The prediction for the choice of direction at the critical point for the stability of dissipative structure is given by Equation (1) when the dynamical equation is available. Complex systems such as biological organization develops nonlinearly with time, and it is usually difficult to follow the dynamics analytically. Naturally it is difficult to analytically find the next critical point. It may be possible, however, to find some important bifurcation phenomena from the history, and to construct a model dynamical system for each of them. The most stable mode obtained by this analysis should be consistent with maximum entropy production.

The hypothesis on the general route of evolution described in Section 6.1 was proposed by comparing the present state of entropy production on the earth with the evolution in the early stage of evolution of multi-cellular systems. The modeling of this hypothesis should be a target for future study.

It is clear that homo-sapiens is the species which dissipates the largest quantity of energy. This is consistent with our fundamental hypothesis that evolution proceeds with the maximum entropy production principle. Homo-sapiens created tools and gained methods including making fire, which have provided mankind with the most efficient pathway for increasing entropy production. This is in accordance with the thermodynamic hypothesis on evolution mentioned above. Only recently, we started to consider whether the entropy we have produced might threaten ourselves in future. However, history of evolution tells us about survival experiences described in Section 5, and we may predict that homo-sapiens may invent a new survival strategy against present greenhouse gas problems.

7. Conclusions

It was shown in this paper that the MEPP governs consistently the birth and the evolution of lives, as long as the necessary condition far from equilibrium is satisfied. Life was born to increase entropy production exponentially with time by self-reproducing pre-RNA molecules. Evolution of life has kept increasing entropy production by differentiation and organization. A new concept of external entropy production only characteristic for bio-systems in the late stage of evolution was introduced.

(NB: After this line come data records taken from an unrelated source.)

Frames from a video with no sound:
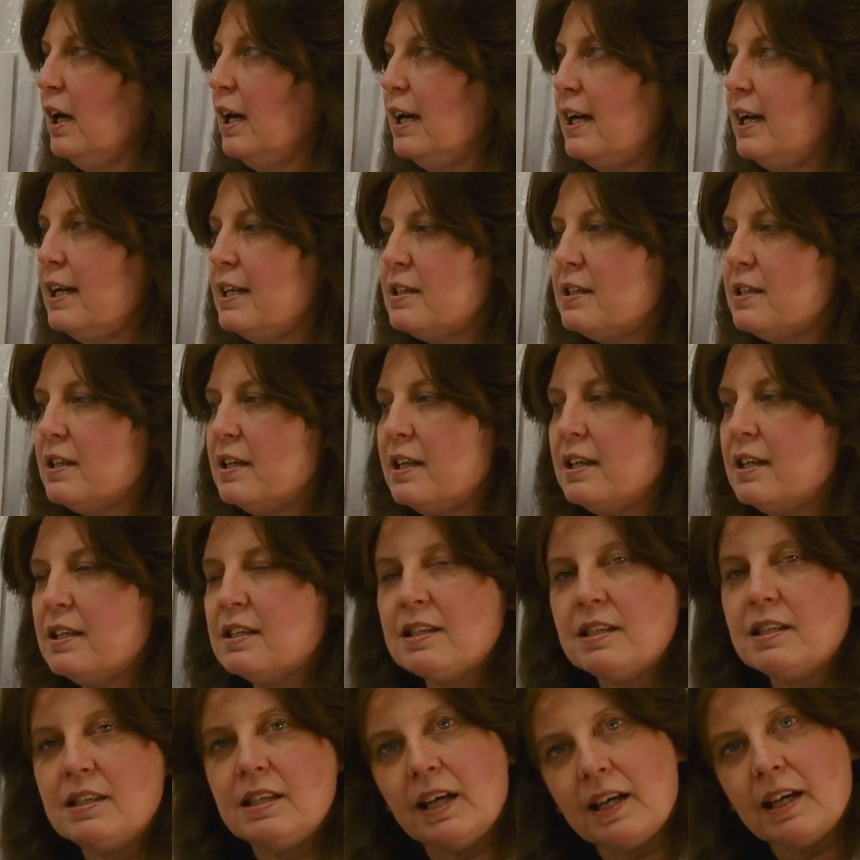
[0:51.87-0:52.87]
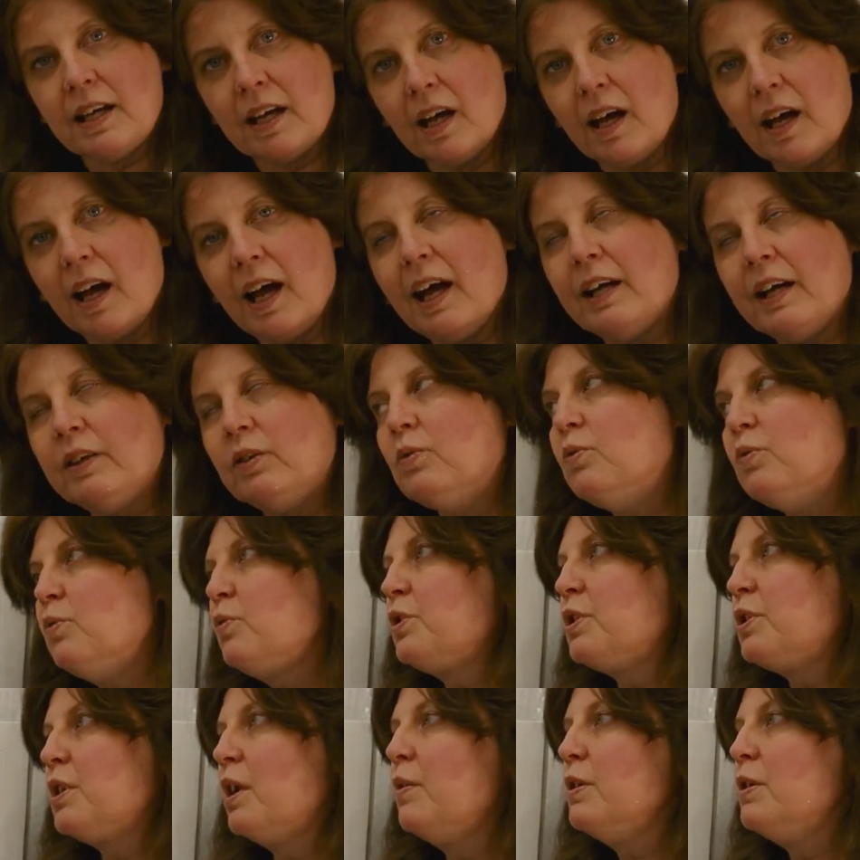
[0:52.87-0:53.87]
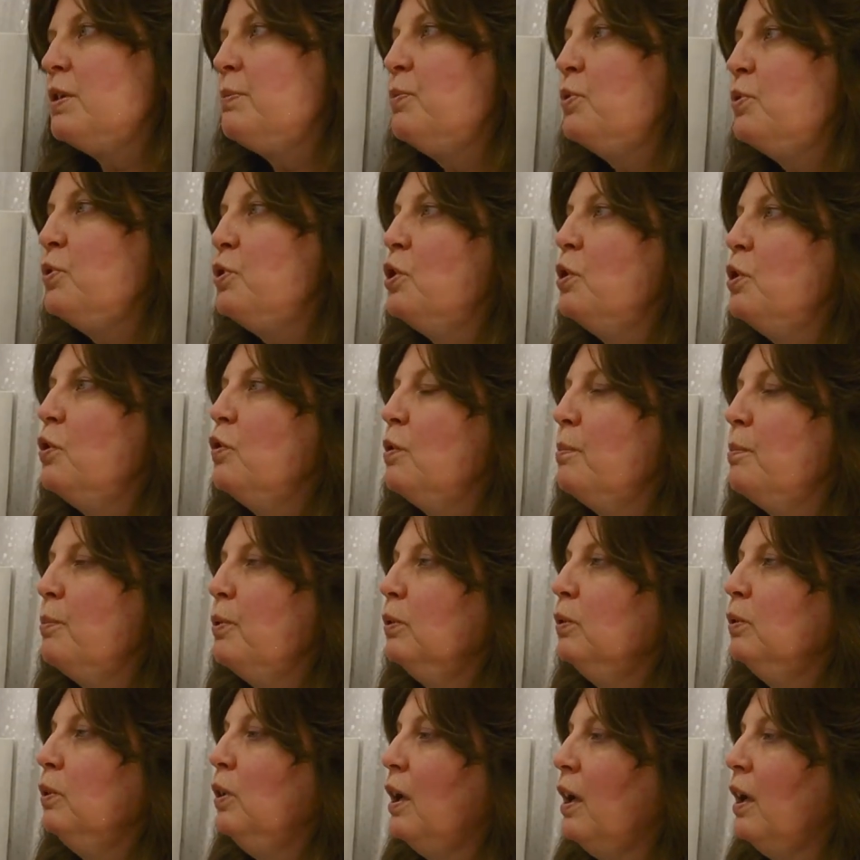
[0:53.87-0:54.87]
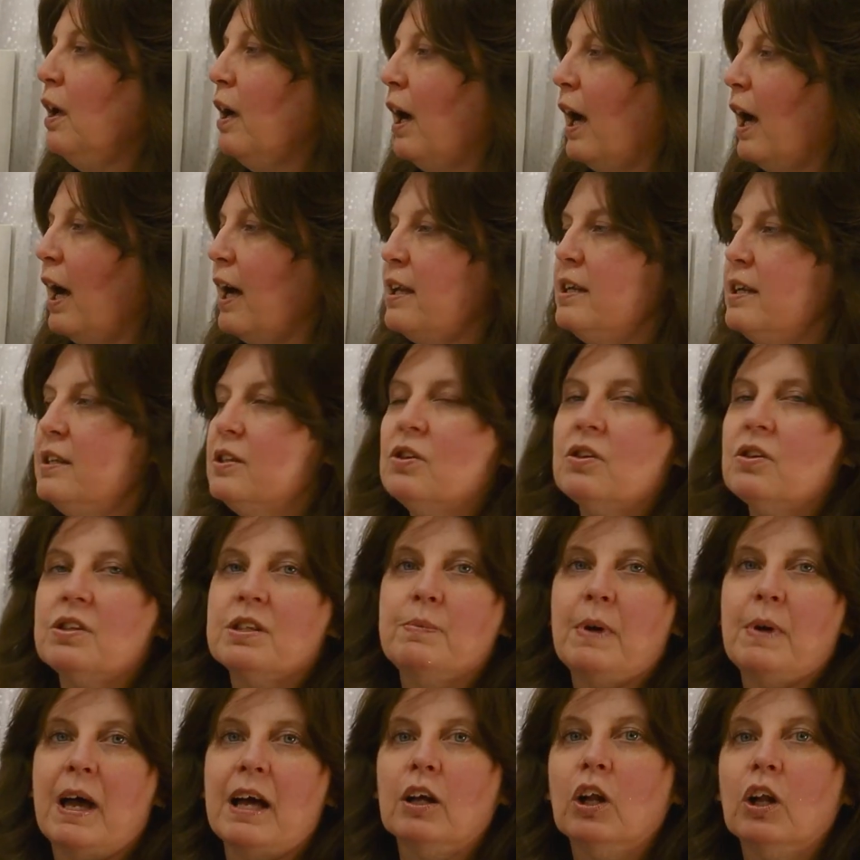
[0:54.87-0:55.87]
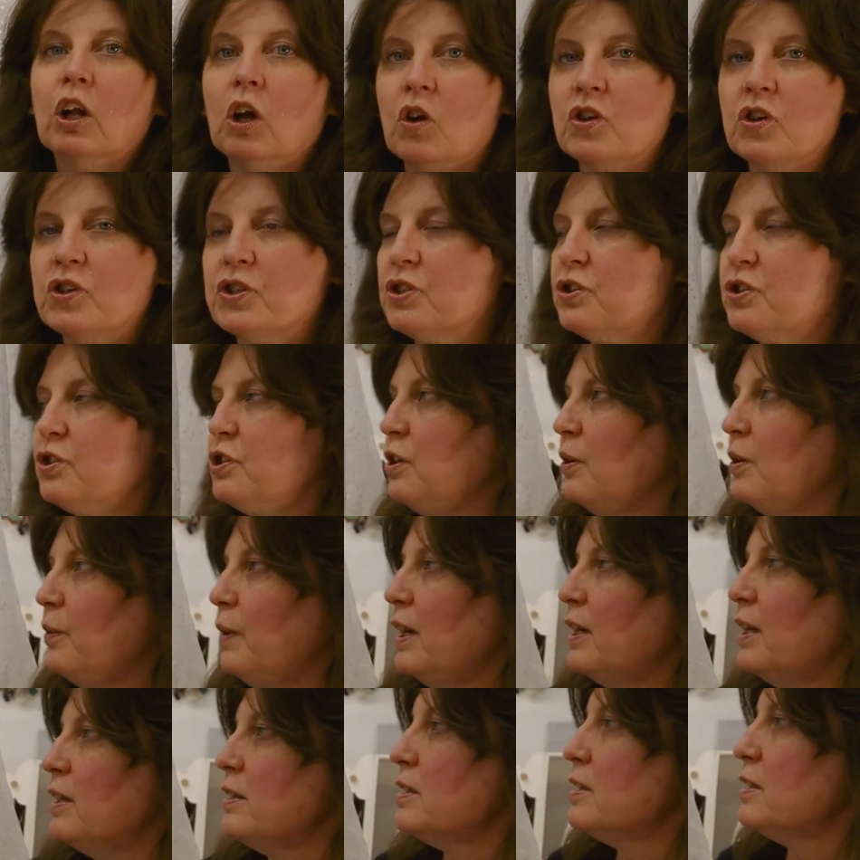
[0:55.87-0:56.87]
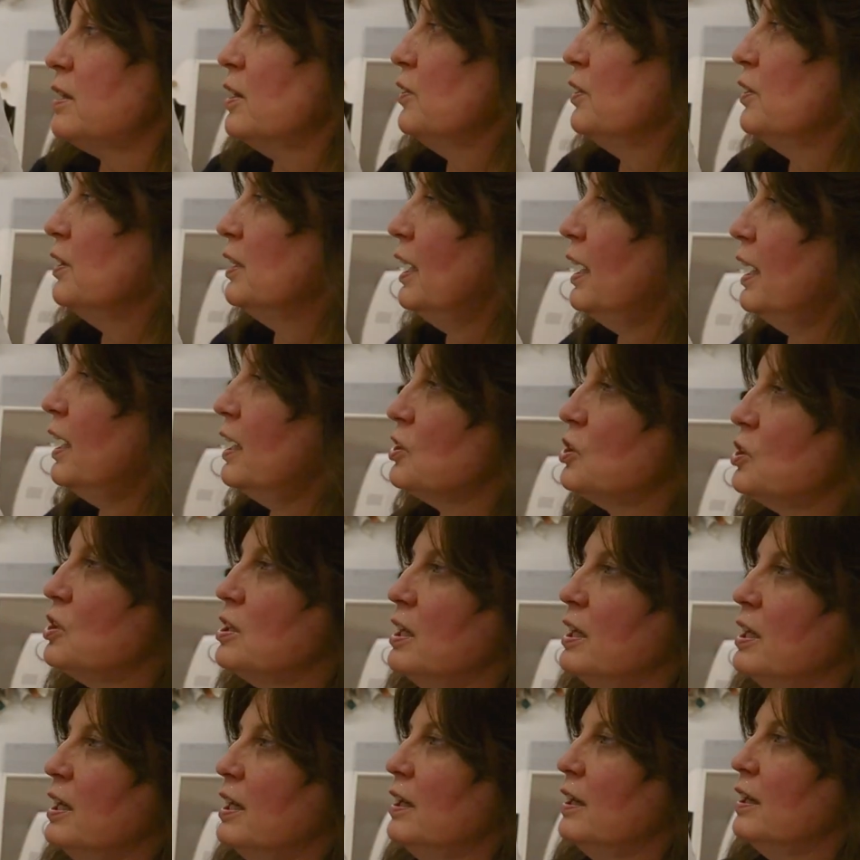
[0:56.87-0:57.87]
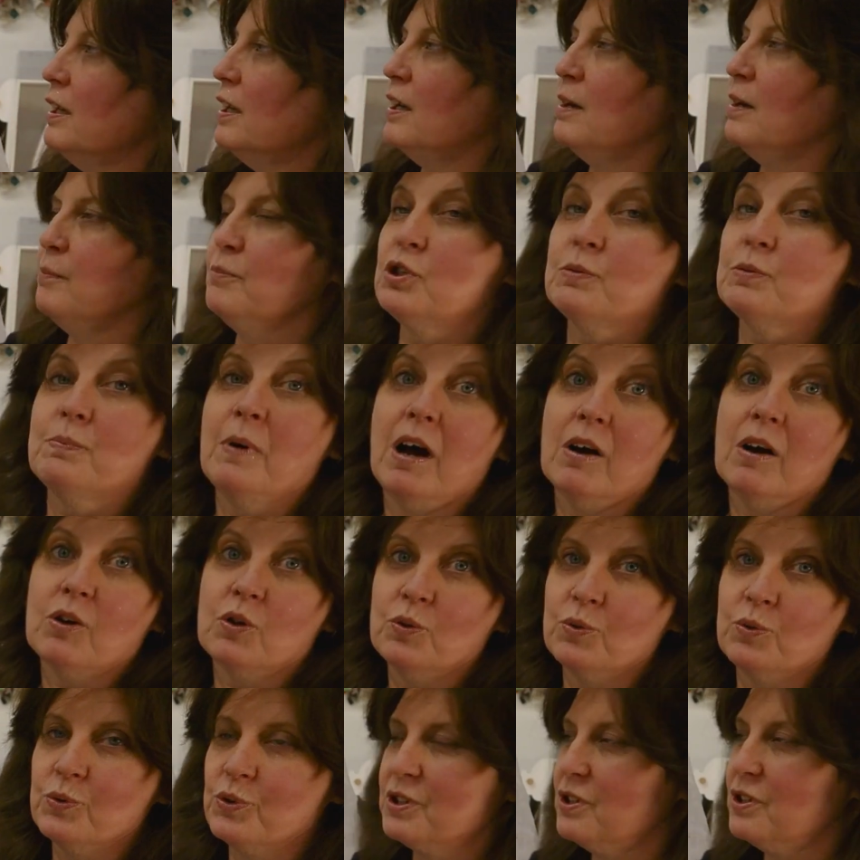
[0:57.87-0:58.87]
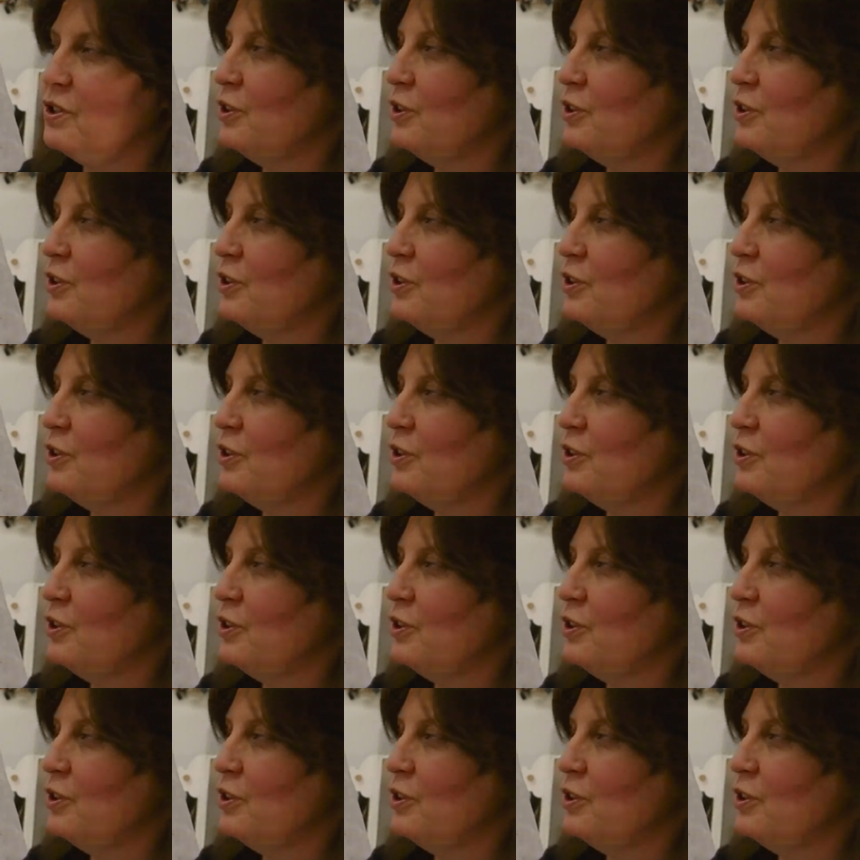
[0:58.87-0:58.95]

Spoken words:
It's thicker, and also it's more durable, and it's got a better gloss to it so that it actually sparkles.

A hypothesis for how evolution of biological system generally proceeds with MEPP was discussed. It was noticed that the present lives are facing a crisis by the excess amount of external entropy production. During severe environmental conditions, some lives stay in metastable states with little metabolic activity. General biochemical mechanism for creating these survival mechanisms is subject for future studies. The present review of the theoretical study of maximum entropy production in the biological systems far from equilibrium suggested that MEPP could be the scientific base of evolution pressure which has been asked since Darwin.